Landessozialgericht Niedersachsen sucht neue Präsidentin nach Digitalisierungsoffensive
Grzegorz LoosLandessozialgericht Niedersachsen sucht neue Präsidentin nach Digitalisierungsoffensive
Das Landessozialgericht Niedersachsen-Bremen sucht eine neue Führungskraft. Die Position der Präsidentin ist vakant, nachdem Katrin Rieke an das Oberlandesgericht Braunschweig gewechselt ist, um dort die Leitung zu übernehmen. Bis eine Nachfolge gefunden ist, wird Vizepräsidentin Lioba Huss die Geschäfte des Gerichts kommissarisch führen.

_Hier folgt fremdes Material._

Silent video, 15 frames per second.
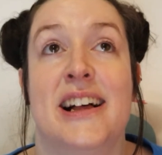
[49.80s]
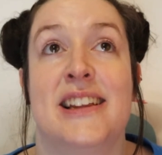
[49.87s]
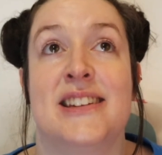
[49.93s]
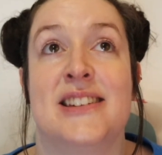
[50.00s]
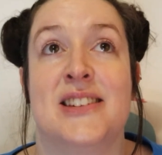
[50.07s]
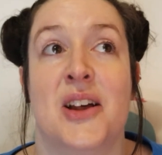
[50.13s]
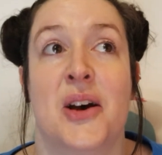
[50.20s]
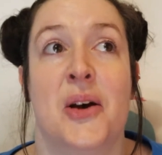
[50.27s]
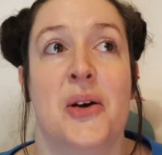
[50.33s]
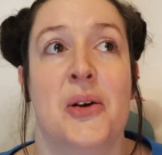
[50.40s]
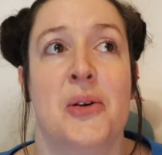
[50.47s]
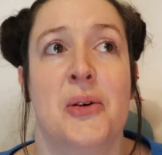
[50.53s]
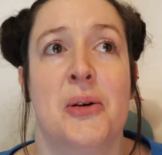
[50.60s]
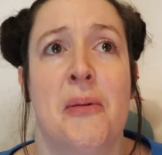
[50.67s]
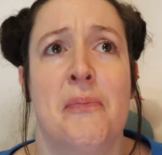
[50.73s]

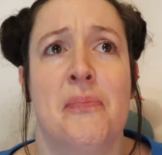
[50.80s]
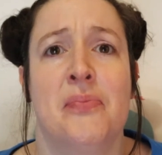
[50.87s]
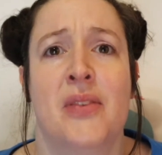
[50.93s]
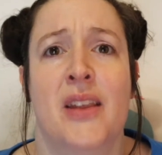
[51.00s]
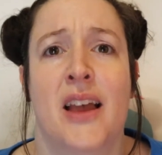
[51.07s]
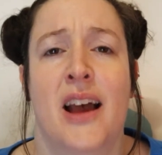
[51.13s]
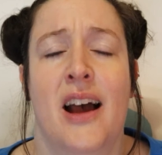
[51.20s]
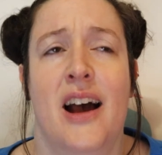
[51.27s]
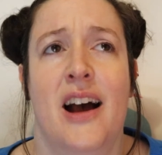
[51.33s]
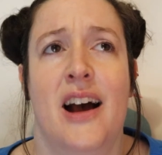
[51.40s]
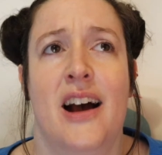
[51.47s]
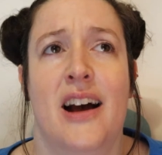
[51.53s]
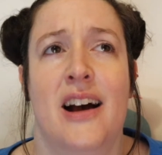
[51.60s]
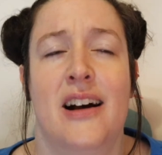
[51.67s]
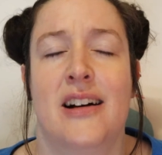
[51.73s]
So
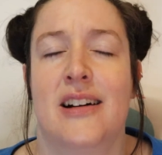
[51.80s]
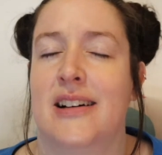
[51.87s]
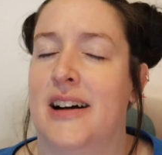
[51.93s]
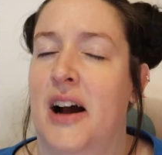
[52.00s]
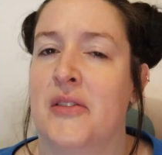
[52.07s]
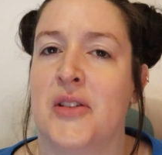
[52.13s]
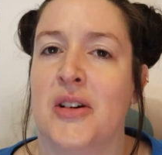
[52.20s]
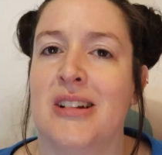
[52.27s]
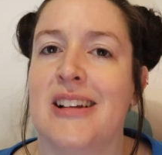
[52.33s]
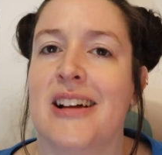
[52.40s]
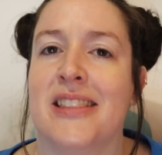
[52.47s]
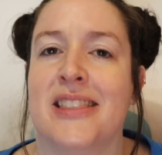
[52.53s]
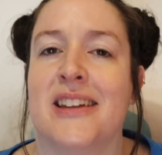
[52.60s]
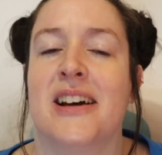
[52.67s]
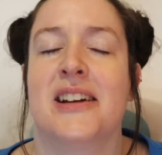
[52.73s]
I've
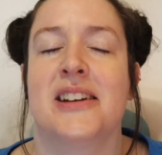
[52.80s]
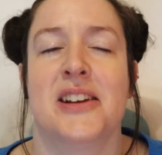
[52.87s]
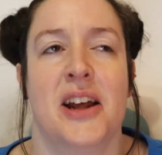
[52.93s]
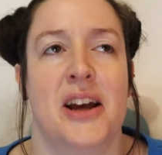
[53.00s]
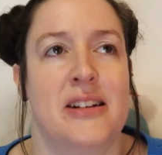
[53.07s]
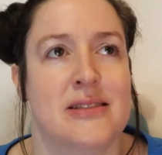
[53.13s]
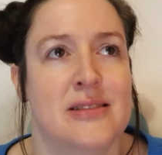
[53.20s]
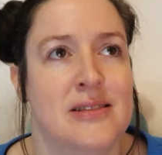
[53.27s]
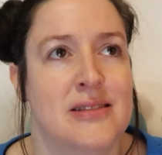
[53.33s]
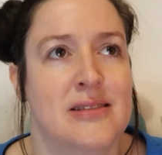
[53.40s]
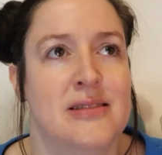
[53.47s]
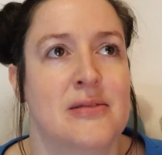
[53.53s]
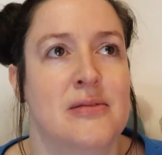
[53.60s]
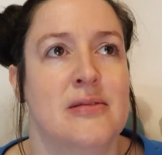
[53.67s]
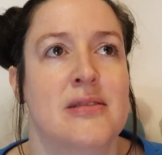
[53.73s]
got,
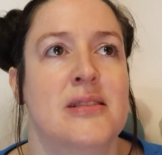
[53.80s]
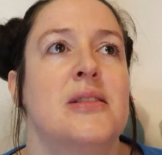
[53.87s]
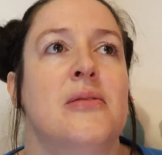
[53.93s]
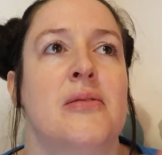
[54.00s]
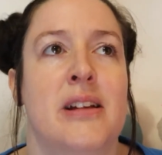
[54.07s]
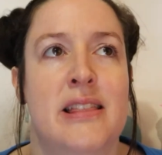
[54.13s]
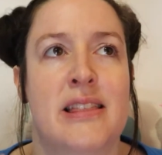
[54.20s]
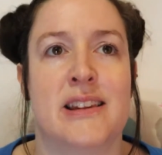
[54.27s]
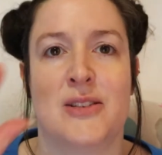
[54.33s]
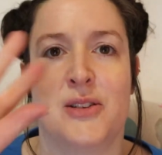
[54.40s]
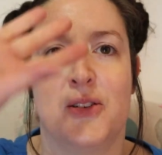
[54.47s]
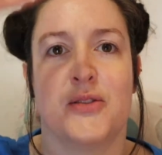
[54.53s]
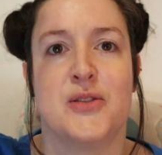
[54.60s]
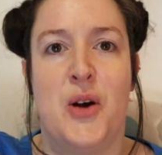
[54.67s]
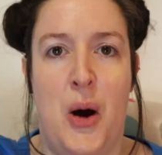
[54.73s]
with this
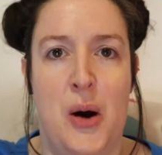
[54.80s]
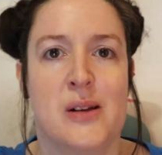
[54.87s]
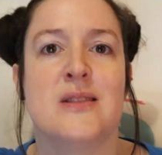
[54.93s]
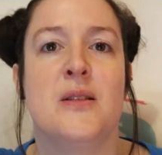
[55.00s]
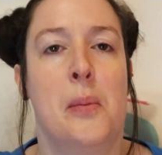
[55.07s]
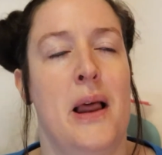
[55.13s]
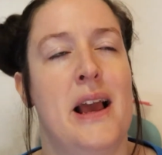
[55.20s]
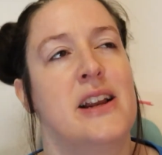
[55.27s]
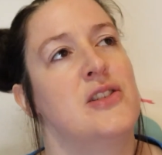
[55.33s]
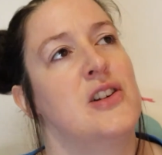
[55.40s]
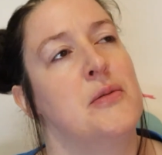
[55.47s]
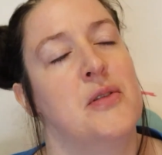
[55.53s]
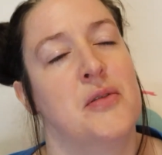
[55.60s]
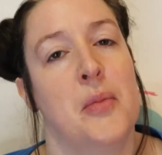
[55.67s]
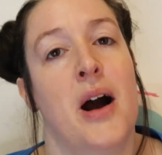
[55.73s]
sort of cosplay
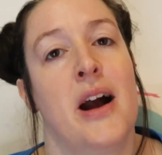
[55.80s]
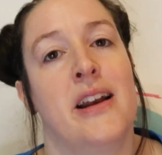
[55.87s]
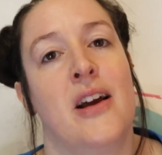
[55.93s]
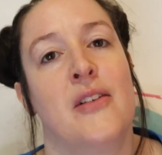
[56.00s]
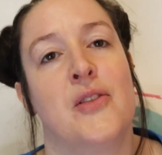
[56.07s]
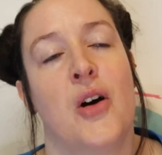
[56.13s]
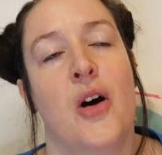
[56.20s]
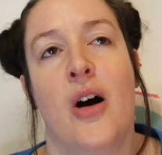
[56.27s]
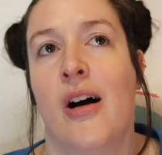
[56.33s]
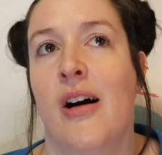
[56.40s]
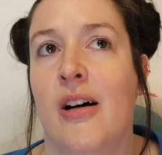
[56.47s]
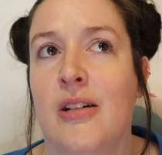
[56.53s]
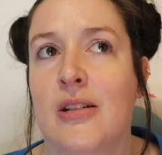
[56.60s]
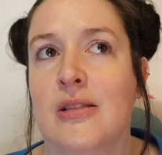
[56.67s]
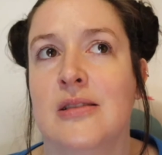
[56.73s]
dream of mine, I've got a
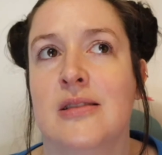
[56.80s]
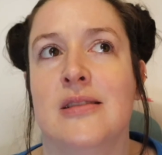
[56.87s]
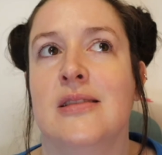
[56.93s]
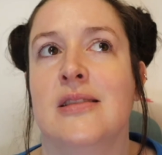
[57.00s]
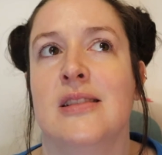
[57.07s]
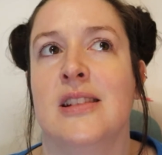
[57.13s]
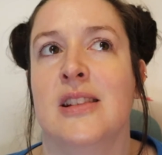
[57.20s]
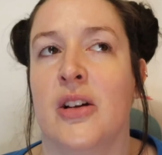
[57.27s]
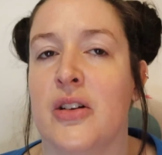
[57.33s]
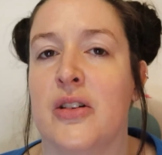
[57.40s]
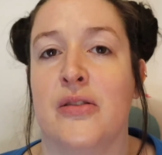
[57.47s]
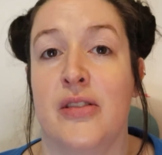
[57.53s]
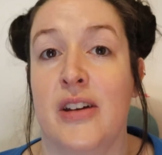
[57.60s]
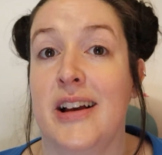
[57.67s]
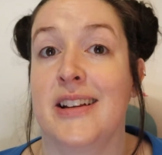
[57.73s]
whole lot
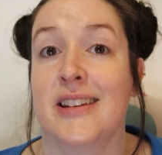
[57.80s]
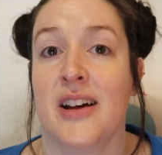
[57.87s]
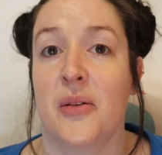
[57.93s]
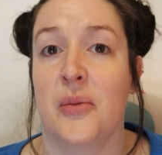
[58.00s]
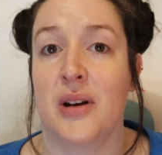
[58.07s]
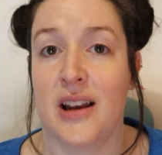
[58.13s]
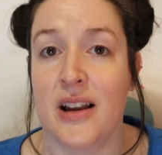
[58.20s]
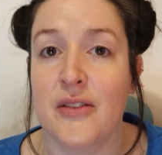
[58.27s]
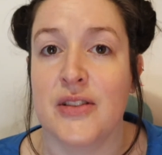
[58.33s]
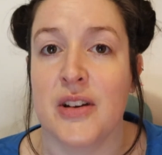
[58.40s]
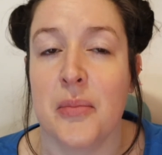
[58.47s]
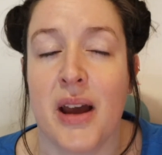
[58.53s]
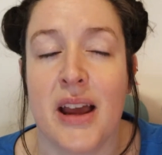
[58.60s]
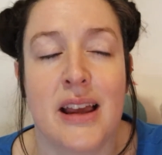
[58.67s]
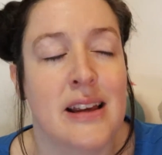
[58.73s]
of things I would love to
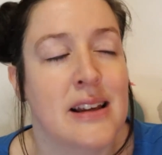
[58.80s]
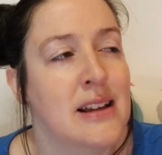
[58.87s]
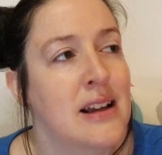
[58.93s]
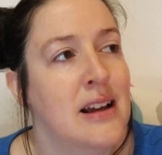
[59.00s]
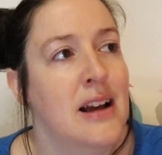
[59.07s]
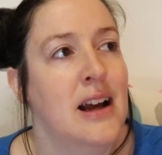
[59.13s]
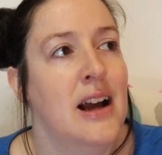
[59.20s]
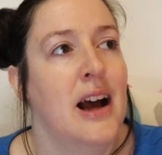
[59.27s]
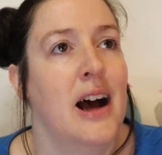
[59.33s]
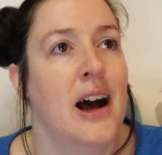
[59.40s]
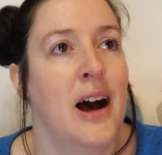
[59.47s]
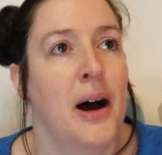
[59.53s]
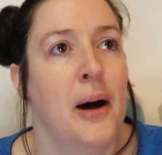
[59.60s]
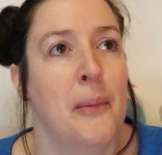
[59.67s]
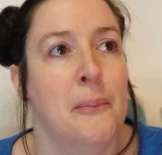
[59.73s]
make,
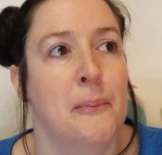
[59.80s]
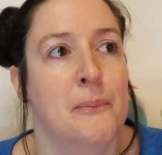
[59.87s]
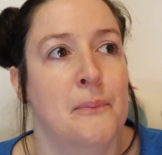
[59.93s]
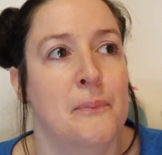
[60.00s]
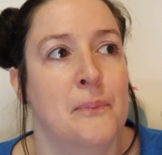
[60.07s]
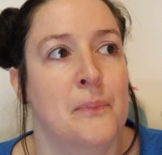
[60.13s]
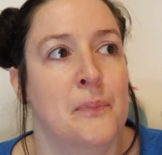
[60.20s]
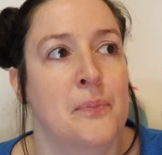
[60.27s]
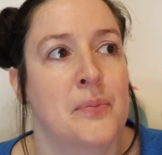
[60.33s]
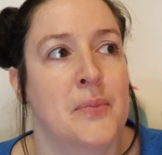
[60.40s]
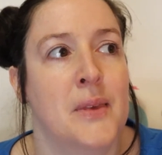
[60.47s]
but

Mit Riekes Abgang endet eine Phase tiefgreifender Veränderungen für das Gericht. Unter ihrer Führung stellten alle Sozialgerichte in Niedersachsen auf digitale Akten um. Das Landessozialgericht selbst vollzog diesen Schritt als letztes im April 2024; seit Februar 2025 sind elektronische Akten dort rechtlich verbindlich.

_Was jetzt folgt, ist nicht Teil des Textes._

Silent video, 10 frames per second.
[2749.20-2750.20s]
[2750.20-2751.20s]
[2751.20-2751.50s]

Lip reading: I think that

In Riekes Amtszeit fielen zudem Bemühungen, den Personalbestand in der Justiz zu reduzieren. Nun muss die Präsidentschaft erneut besetzt werden. Das Gericht hat angekündigt, die Stelle erneut auszuschreiben, doch bisher wurden keine Kandidaten öffentlich genannt.

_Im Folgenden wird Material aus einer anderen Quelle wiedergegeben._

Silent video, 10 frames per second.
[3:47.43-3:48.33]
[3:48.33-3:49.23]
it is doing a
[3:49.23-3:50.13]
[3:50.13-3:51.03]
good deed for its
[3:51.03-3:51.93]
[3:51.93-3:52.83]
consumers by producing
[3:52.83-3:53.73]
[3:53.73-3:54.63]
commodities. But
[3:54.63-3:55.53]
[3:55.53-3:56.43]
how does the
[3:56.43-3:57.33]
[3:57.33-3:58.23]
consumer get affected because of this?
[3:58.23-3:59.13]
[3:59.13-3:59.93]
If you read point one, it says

Während der Suche nach einer dauerhaften Lösung wird das Gericht interimistisch geleitet. Vizepräsidentin Lioba Huss übernimmt vorläufig die administrativen Aufgaben. Die nächste Präsidentin oder der nächste Präsident wird ein vollständig digitalisiertes System sowie laufende Personalanpassungen vorfinden.